NO DISCOUNTS TO FIND
– Perhaps more worrying is the fact that prices have risen on the stock market at a much faster rate than corporate profits. The two tend to follow each other for a long time, so large dissociations pause. A measure popularized by Shiller Yale refers to the price of the S&P 500 compared to the profits produced by companies in the last 10 years, adjusted for inflation. Since 1881, it was once more expensive than it is now – during the dot-com balloon. It approached just before the collapse that helped introduce the Great Depression.
IPWhoa
– Massive support from the Federal Reserve means that dollars are slipping around markets looking for investment, and young, money-losing companies are rushing to profit by selling their shares to the public for the first time. The companies raised more than $ 60 billion in IPOs from their shares last year, the most since the dot-com bubble peaked in 2000, according to data compiled by Jay Ritter of the University of Florida. Among technology companies, only 19% of IPOs were for profitable companies last year, compared to 49% in the last two decades.
SPAC, CRACKLE, POP?
– The fervor to invest in the next young and hot company is so voracious that some CEOs completely ignore the IPO step. Instead, they are sold to companies armed with cash by investors and tasked with finding young companies that do not yet have shares traded on the public market. Such special purpose procurement companies or SPACs have exploded in popularity. Last year, SPACs raised $ 76 billion from investors, up from $ 13 billion a year earlier. In the first three weeks of 2021, they raised another $ 16 billion, according to Goldman Sachs.

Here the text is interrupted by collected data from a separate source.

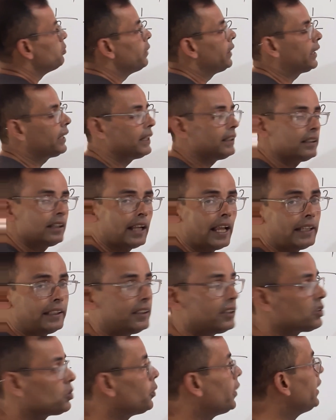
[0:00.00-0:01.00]
make it like
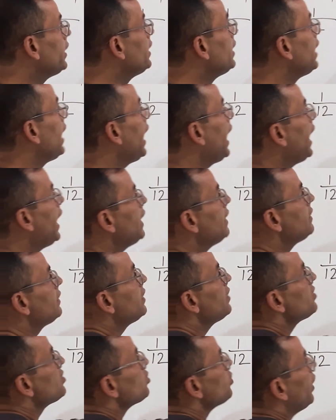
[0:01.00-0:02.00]
this way.
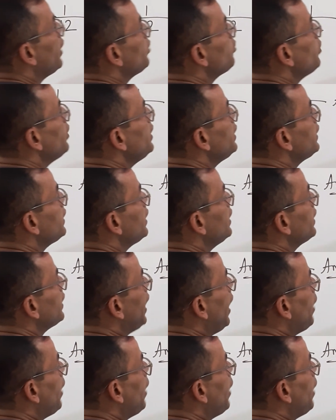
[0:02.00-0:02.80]
And this one will turn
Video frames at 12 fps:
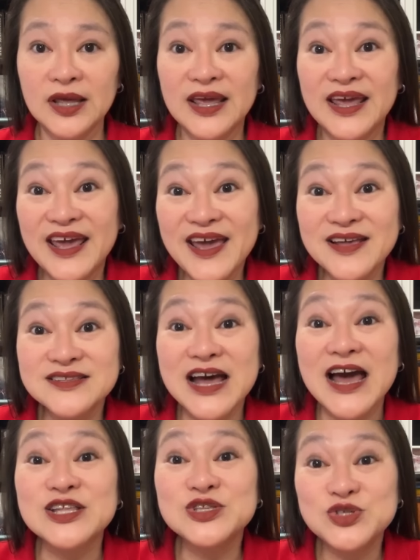And
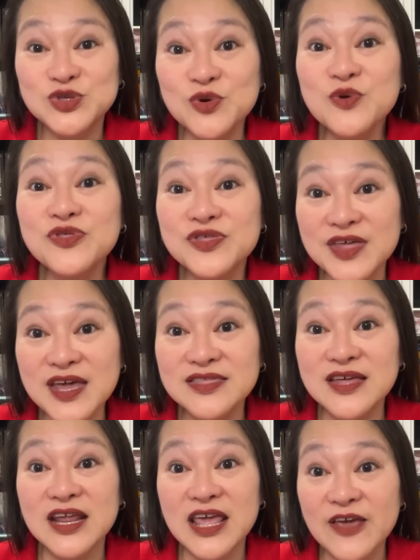I do think
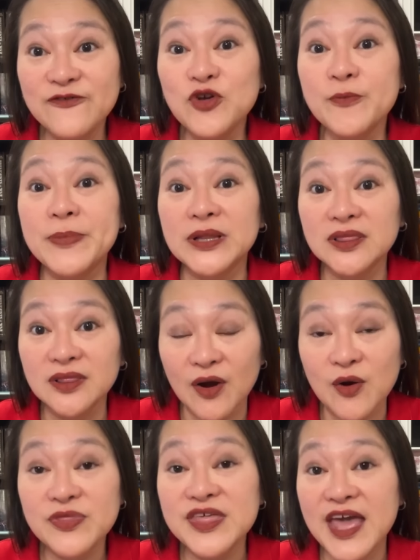that if you're
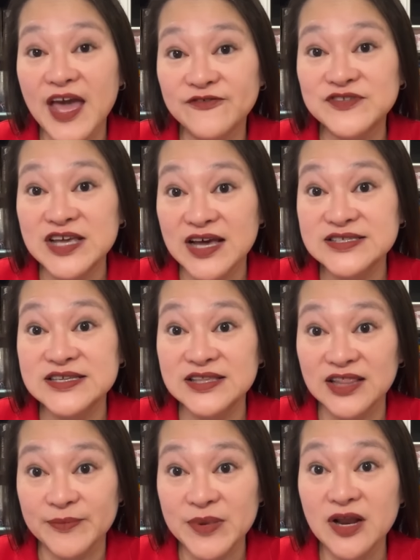below the F D I C
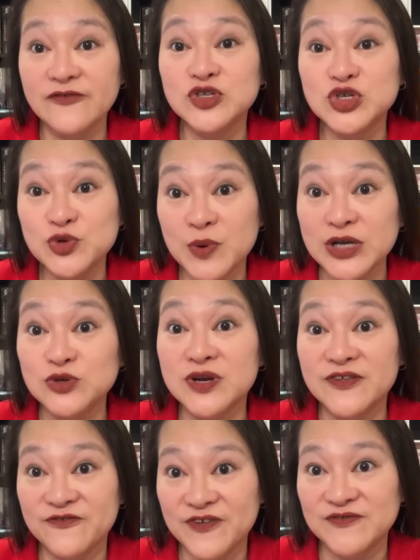limit of two
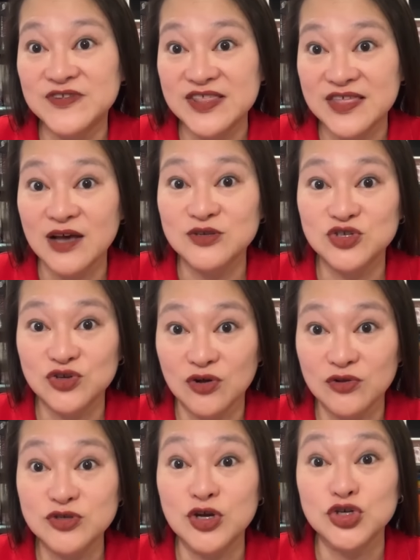hundred fifty thousand
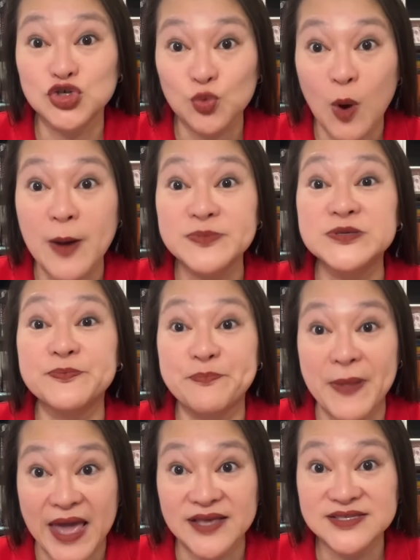dollars on Schwab's
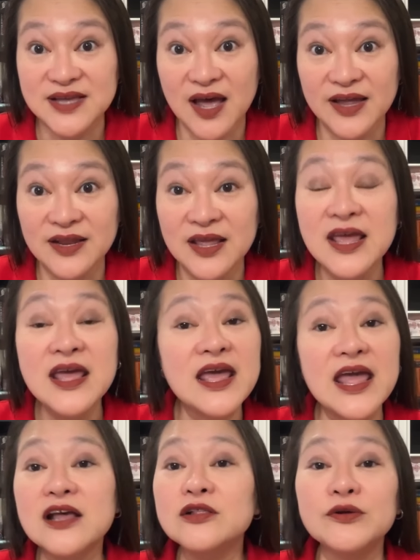bank side,
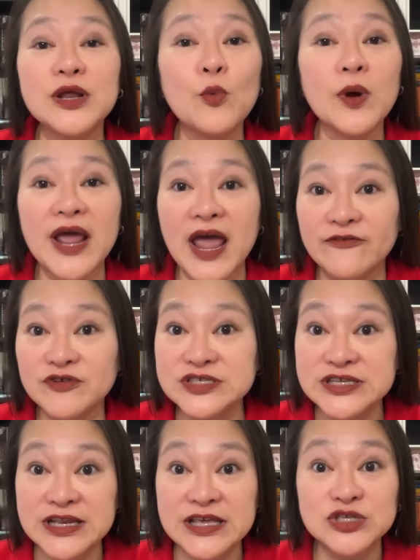including whatever
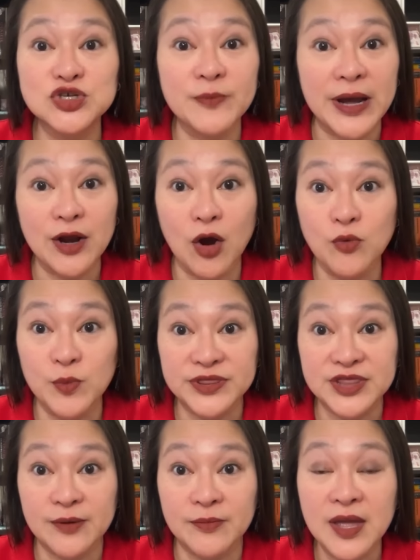C Ds you might own
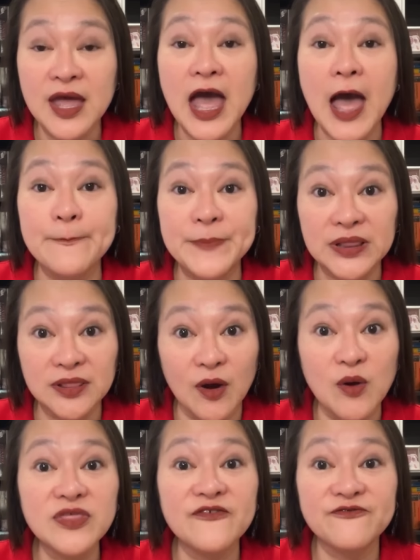with them, and
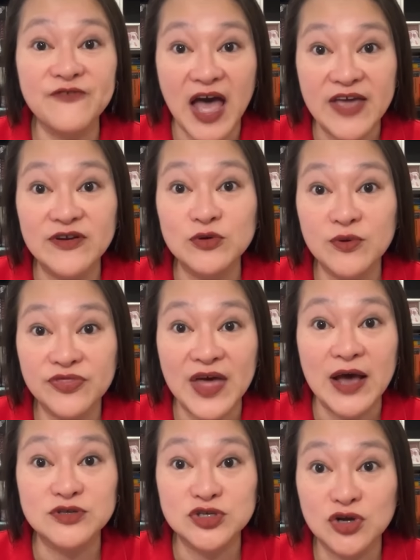below the five hundred
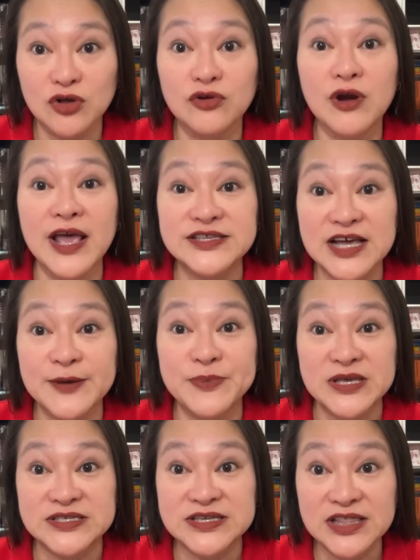thousand dollar S I
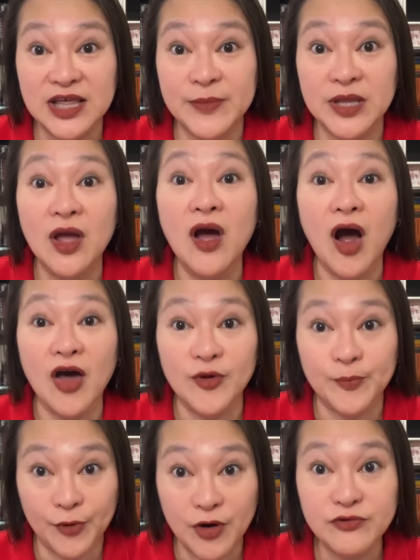P C limit on the
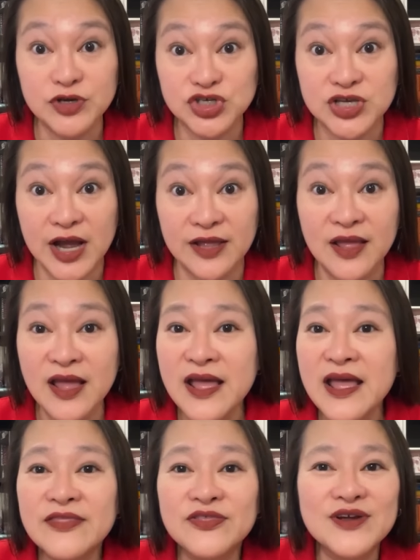brokerage side,
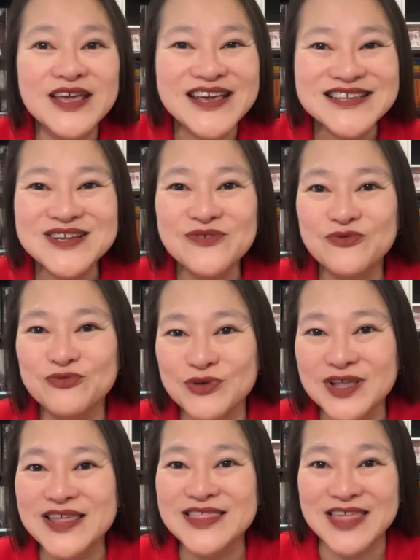there isn't
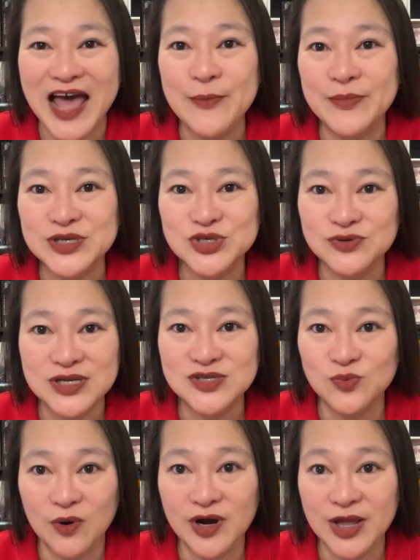really that much you need
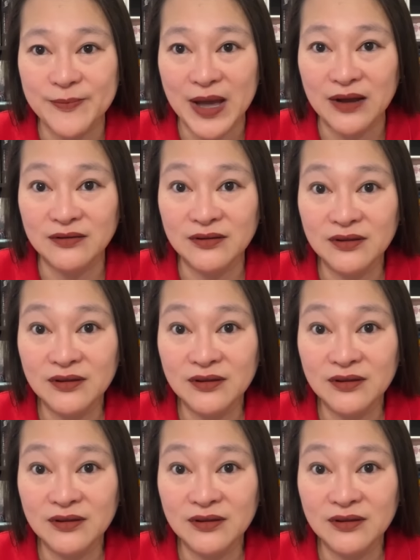to worry about.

For all its worries, much of Wall Street is still optimistic, predicting more gains in the future.
COVID-19 vaccines have raised expectations that daily life will return to normal this year and bring the economy back to health. If earnings go up a lot and stock prices make only modest moves, prices would seem more reasonable, and that’s exactly what a lot of Wall Street expects to happen.

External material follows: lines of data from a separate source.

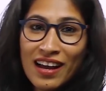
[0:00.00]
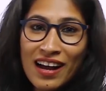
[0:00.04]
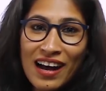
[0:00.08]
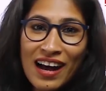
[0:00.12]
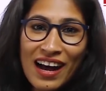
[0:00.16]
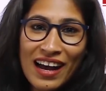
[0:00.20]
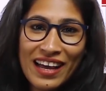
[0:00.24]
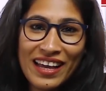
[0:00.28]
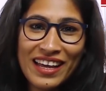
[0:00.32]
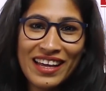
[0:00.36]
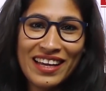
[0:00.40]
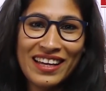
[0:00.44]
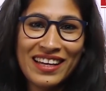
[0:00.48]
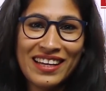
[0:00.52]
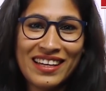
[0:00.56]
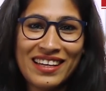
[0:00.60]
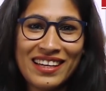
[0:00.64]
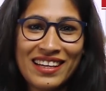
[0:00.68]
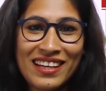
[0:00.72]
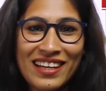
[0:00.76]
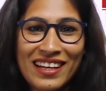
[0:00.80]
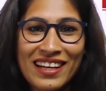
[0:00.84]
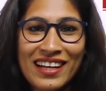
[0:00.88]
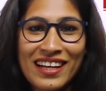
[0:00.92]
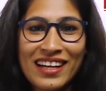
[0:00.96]
Hi,
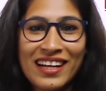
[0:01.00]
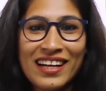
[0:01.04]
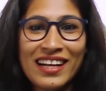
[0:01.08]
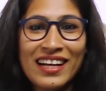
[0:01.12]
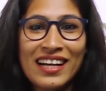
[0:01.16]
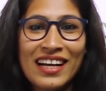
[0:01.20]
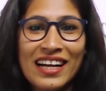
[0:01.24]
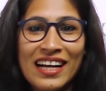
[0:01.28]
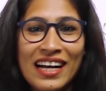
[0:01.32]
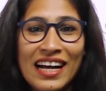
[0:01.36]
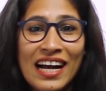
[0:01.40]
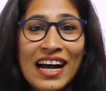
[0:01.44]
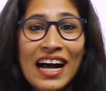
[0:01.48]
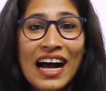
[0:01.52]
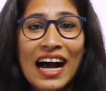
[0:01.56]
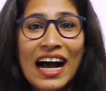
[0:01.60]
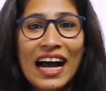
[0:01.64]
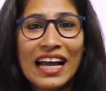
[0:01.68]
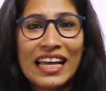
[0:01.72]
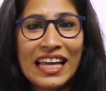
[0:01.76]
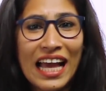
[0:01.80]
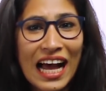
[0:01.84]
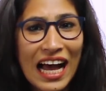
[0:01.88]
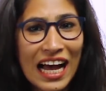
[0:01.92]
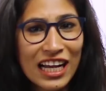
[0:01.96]

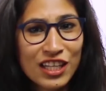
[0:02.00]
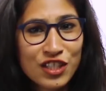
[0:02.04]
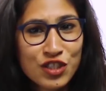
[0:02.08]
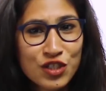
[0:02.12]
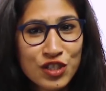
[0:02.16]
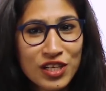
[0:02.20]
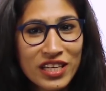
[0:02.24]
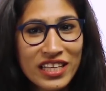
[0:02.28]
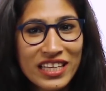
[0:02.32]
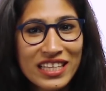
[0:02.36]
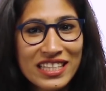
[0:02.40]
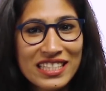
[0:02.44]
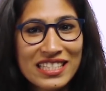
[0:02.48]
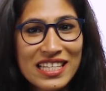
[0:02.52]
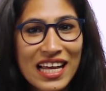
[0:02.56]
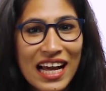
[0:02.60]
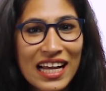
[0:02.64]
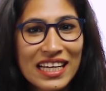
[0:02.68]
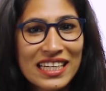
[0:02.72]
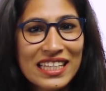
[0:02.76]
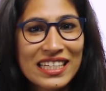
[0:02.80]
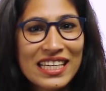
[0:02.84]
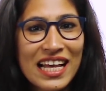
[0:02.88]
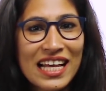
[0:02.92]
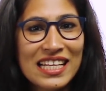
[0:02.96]
I actually
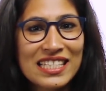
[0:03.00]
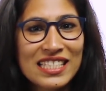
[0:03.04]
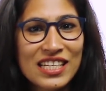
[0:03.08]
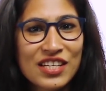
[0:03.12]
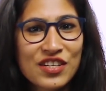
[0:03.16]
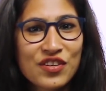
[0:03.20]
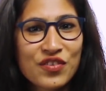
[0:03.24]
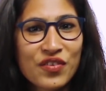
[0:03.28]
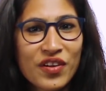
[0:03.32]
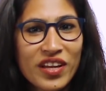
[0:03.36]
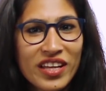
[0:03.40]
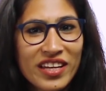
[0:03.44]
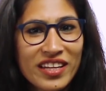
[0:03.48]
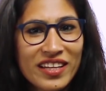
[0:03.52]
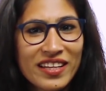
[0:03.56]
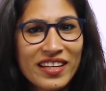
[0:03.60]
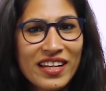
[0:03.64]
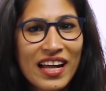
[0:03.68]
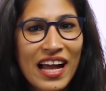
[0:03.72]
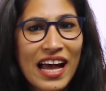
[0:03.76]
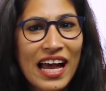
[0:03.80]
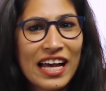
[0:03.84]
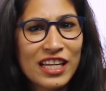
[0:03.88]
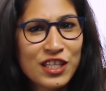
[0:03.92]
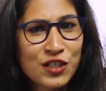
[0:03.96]
started as a
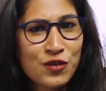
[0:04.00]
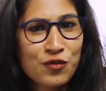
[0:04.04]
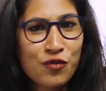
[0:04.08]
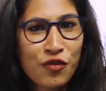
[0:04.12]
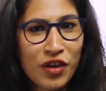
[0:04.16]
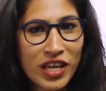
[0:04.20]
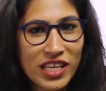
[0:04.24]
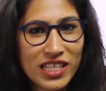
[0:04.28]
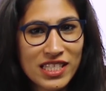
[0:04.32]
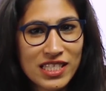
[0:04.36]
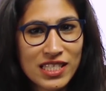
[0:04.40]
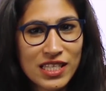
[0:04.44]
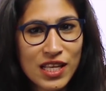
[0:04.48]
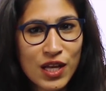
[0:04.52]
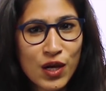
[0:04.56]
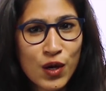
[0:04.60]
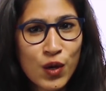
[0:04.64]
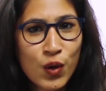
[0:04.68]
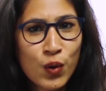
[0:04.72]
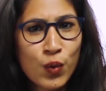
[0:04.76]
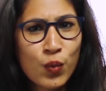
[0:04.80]
trainer at FACE.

At the beginning of 2018, the market was in a long and strong period, and the S&P 500 was almost as expensive as now, by some measures, which led to talk about a balloon. However, the bull market started until it hit the pandemic.
Then there’s the Fed. Bubbles from the past came after the Federal Reserve began raising interest rates in hopes of cooling an overheated economy or markets. For now, the Fed seems to be years away from doing so. It is even said for the first time that it is willing to keep rates low for a while after inflation exceeds the 2% target.
With such low rates, investors do not have many options for good returns out of stock.
Margie Patel, senior portfolio manager at Wells Fargo Asset Management, said the Fed has signaled enough to Wall Street that it will not allow a large market downturn.
“As long as interest rates are so low,” she said, “it’s very hard for me to see how you can make a big stock correction.”